Relative mRNA abundance (mean ± SEM) of OVGP1, HSPA5, ANXA4, PTGS2, and END1 in ipsilateral and contralateral oviducts (n = 16 animals) were normalized by reference genes using 2(-ΔΔCt). Different letters indicate significant difference (p ≤ 0.05) between means.
Fig 7.
Transcript levels in the isthmus were different depending on ovulation side and AFC.
Relative abundance (mean ± SEM) of VEGFA in ipsilateral and contralateral oviducts from LFC (n = 8 animals) and HFC (n = 8 animals) heifers were normalized by reference genes using 2(-ΔΔCt). The analyses were performed by comparing different ovulation sides in the same AFC group, and the same ovulation side in different AFC groups. Different uppercase letters (A,B) indicate significant difference (p ≤ 0.05) between ovulation sides in the same AFC (horizontal analysis). Different lowercase letters (a,b) indicate significant difference (p ≤ 0.05) between AFC groups on the same ovulation side (vertical analysis).
Fig 8.
Transcript levels in the isthmus (ovulation side effect).
Relative mRNA abundance (mean ± SEM) of FUCA2 and KDR in ipsilateral and contralateral oviducts (n = 16 animals).
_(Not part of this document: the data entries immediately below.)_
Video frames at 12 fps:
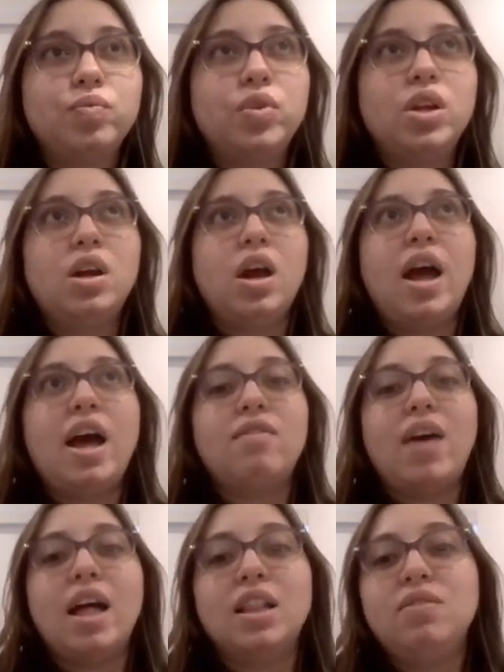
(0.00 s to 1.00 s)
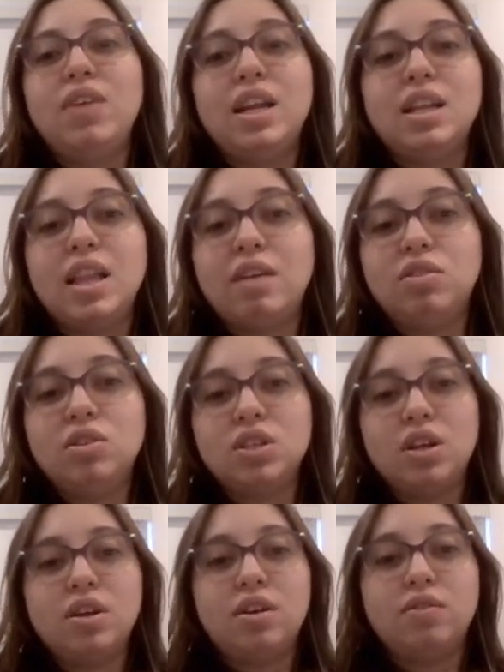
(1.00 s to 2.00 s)
have elevated levels
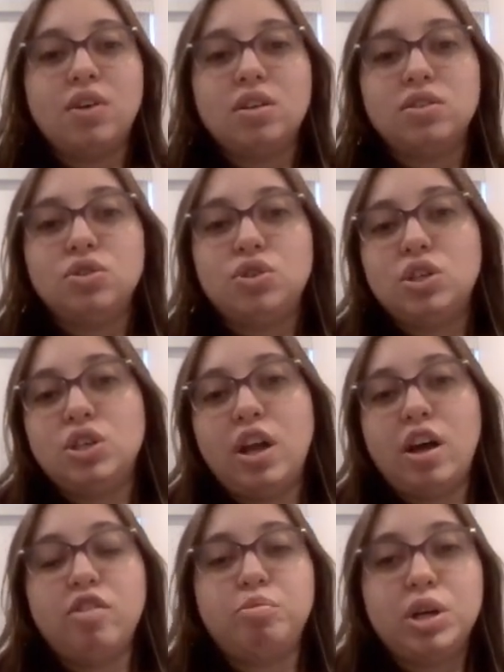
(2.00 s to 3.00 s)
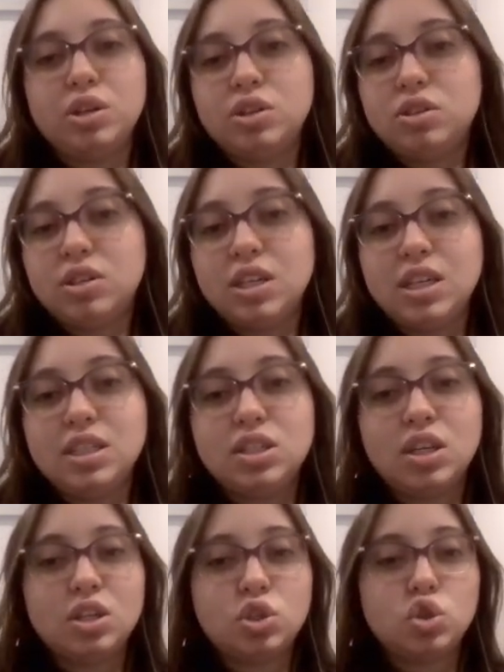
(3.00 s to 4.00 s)
of concentration of burglaries,
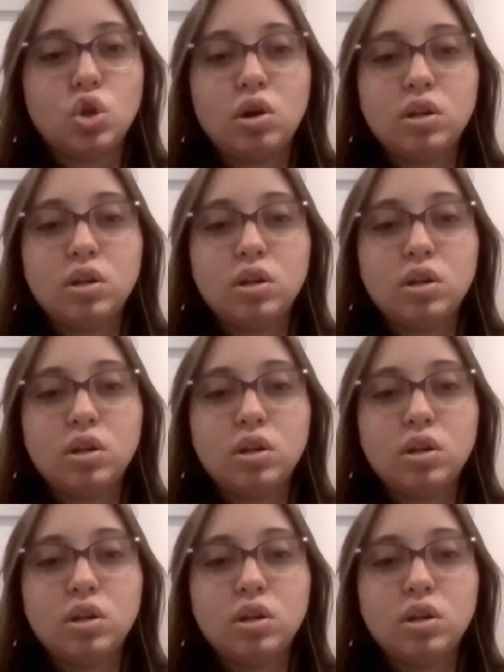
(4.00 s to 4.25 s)
assaults,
Target genes were normalized by reference genes using 2(-ΔΔCt). Different letters indicate significant difference (p ≤ 0.05) between means.
Fig 9.
Protein levels of FUCA1 in the infundibulum, ampulla, and isthmus.
Relative protein abundance (FUCA1/GAPDH, mean ± SEM) in the ipsilateral and contralateral oviducts (n = 8 animals), p > 0.05.
Fig 10.
Biological status of bovine ipsilateral oviducts, one day after ovulation, in Aberdeen Angus or Nelore heifers.
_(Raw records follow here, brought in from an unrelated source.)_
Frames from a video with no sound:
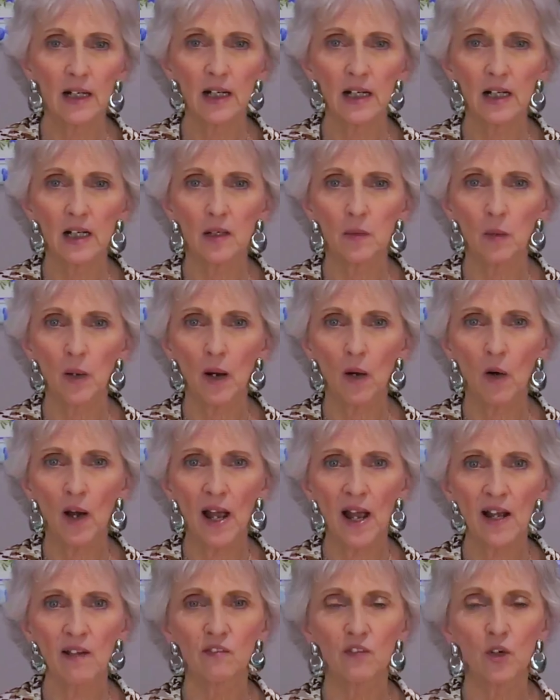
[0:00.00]
I'll
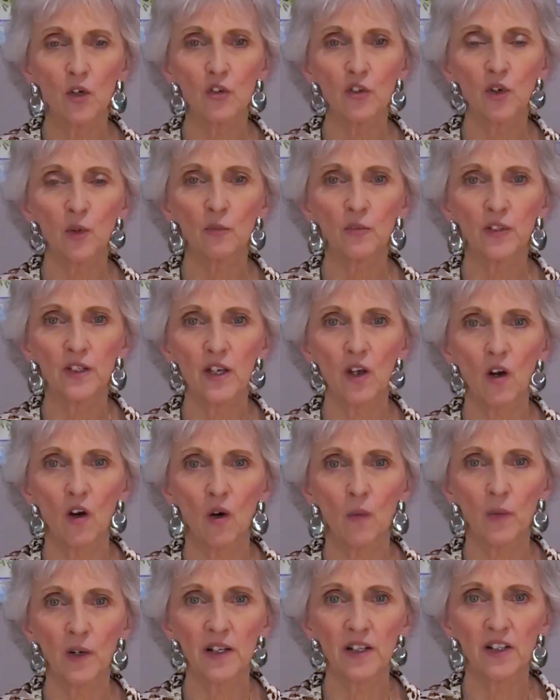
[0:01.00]
have those hopefully
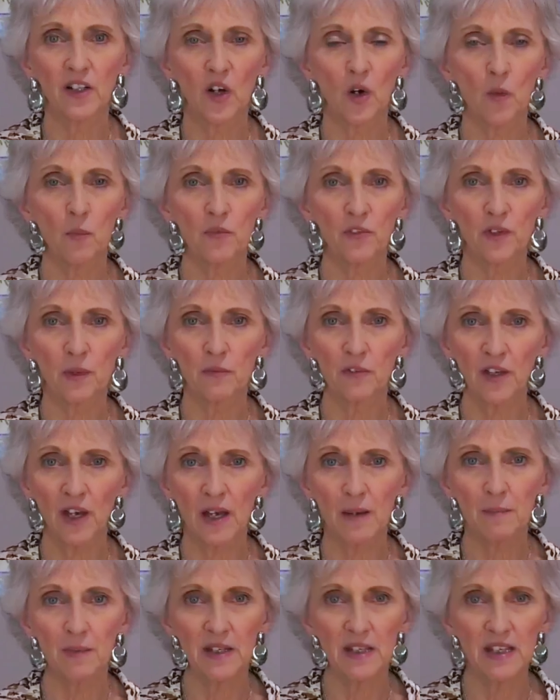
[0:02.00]
all ready to go
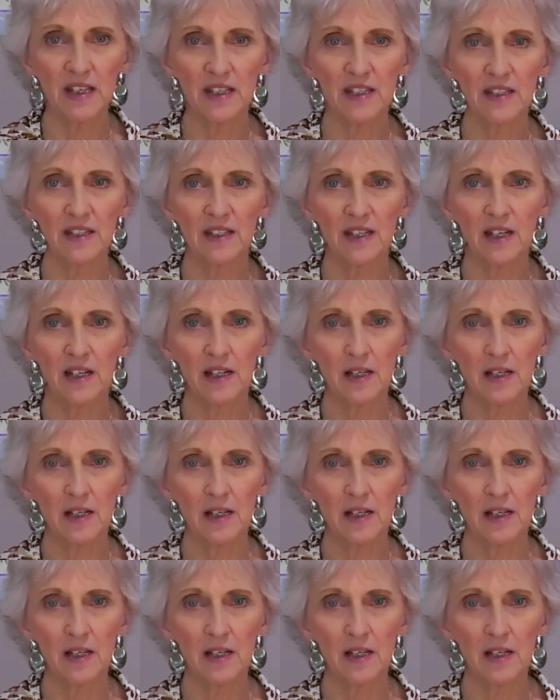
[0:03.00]
sometime in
The ovulation side was the major factor that modulates the molecular profiles of bovine oviducts. There is a possibility of modification in the ipsilateral oviduct microenvironment to control gamete transportation, polyspermy gamete interaction, and embryo development even without the occurrence of mating, sperm presence, or fertilization. These oviductal functions could be controlled by ovulation products. 1. Upregulation of VEGF, PGE2, and ANGII systems in the infundibulum increase CBF, resulting in efficient ovum pick-up and oocyte transportation to the fertilization site. 2. Upregulation of PTGs and END1 systems in the ampulla possibly raises oviductal transport by stimulatory effects on smooth muscle contraction or CBF. 3. Downregulation of the VEGF system in the isthmus, caused by negative feedback, guarantees slow and safe transport of the embryo to the uterus. 4. Upregulation of annexin transcripts in the ampulla possibly results in an increase of sperm-bound sites, thereby controlling sperm release to oocyte fertilization. 5. Upregulation of OVGP1, HSPA5, and FUCA levels from the infundibulum to the ampulla may increase the activity of these factors on the oocytes before fertilization, participating in ZP hardening, control of sperm bound to ZP, and embryo development. We observed a difference between ipsi- and contralateral oviducts concerning the abundance of ACE (in the infundibulum), FUCA (in the ampulla), and VEGFA (in the isthmus) from low-AFC cows, but they were similar in both sides of the oviducts in high-AFC cows. The modulation by the AFC is still inconclusive, and more experiments should be performed to confirm if this subtle effect of AFC on oviduct functions can impact animal reproduction. AFC: antral follicle count, CBF: ciliary beat frequency, ZP: Zona Pellucida; CL: Corpus Luteum; (−) downregulated factor, (+) upregulated factor. Black large arrows represent the OVGP1, HSPA5, and FUCA coming from the infundibulum and ampulla.